#### WHAT TO WORK ON
Print the data below again in full, exactly as it stands, with no images.

(Items from a dataset)
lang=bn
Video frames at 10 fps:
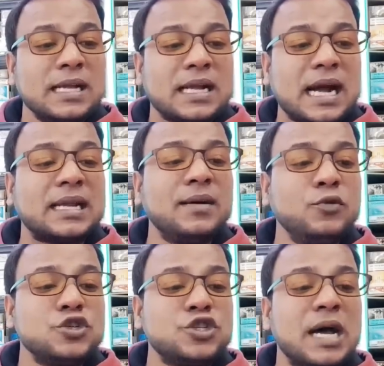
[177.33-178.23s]

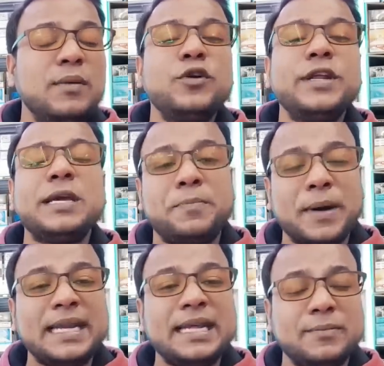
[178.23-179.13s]
কাঠামো সামরিক
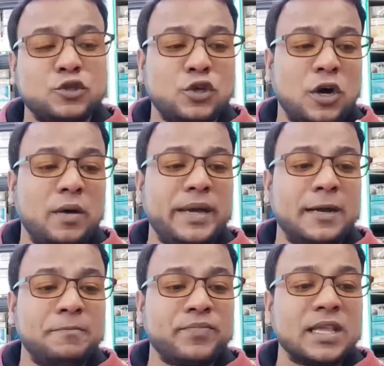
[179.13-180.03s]
বাহিনীর মতন হবে
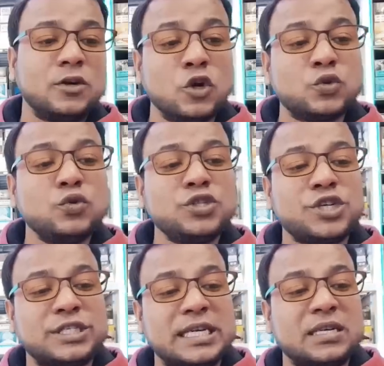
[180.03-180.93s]
না নতুন
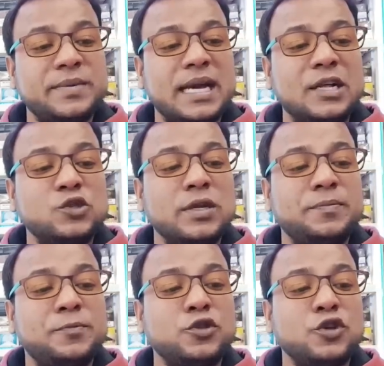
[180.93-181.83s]
স্বেচ্ছাসেবী
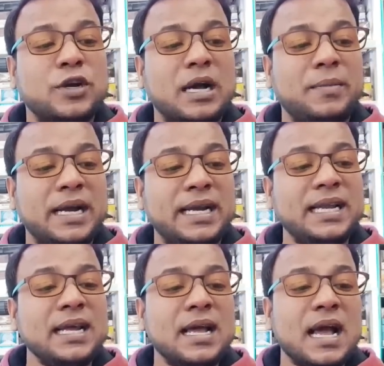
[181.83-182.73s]
আঞ্চলিক প্রতিরক্ষা
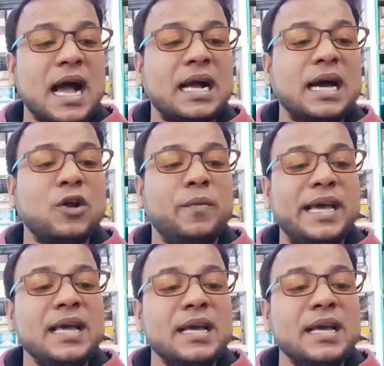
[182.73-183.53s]
বাহিনীর আকার হবে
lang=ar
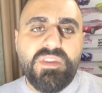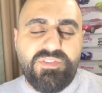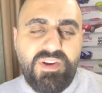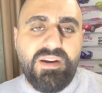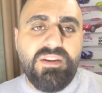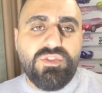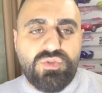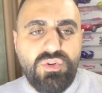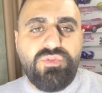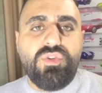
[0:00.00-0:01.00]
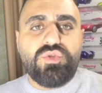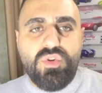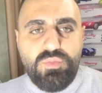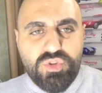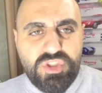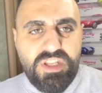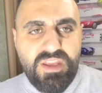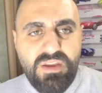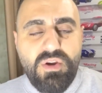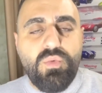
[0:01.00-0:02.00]
فشوفوا شو
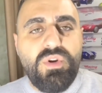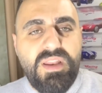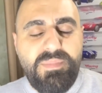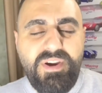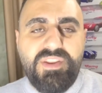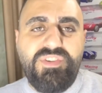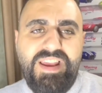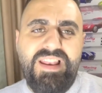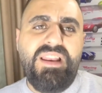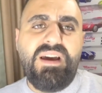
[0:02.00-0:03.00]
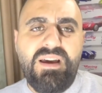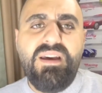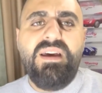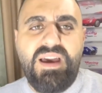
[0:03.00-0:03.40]
المشكله واللي بيعرف يحلها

#### SOLVED PROBLEM
lang=bn
Video frames at 10 fps:
[177.33-178.23s]

[178.23-179.13s]
কাঠামো সামরিক
[179.13-180.03s]
বাহিনীর মতন হবে
[180.03-180.93s]
না নতুন
[180.93-181.83s]
স্বেচ্ছাসেবী
[181.83-182.73s]
আঞ্চলিক প্রতিরক্ষা
[182.73-183.53s]
বাহিনীর আকার হবে
lang=ar
[0:00.00-0:01.00]
[0:01.00-0:02.00]
فشوفوا شو
[0:02.00-0:03.00]
[0:03.00-0:03.40]
المشكله واللي بيعرف يحلها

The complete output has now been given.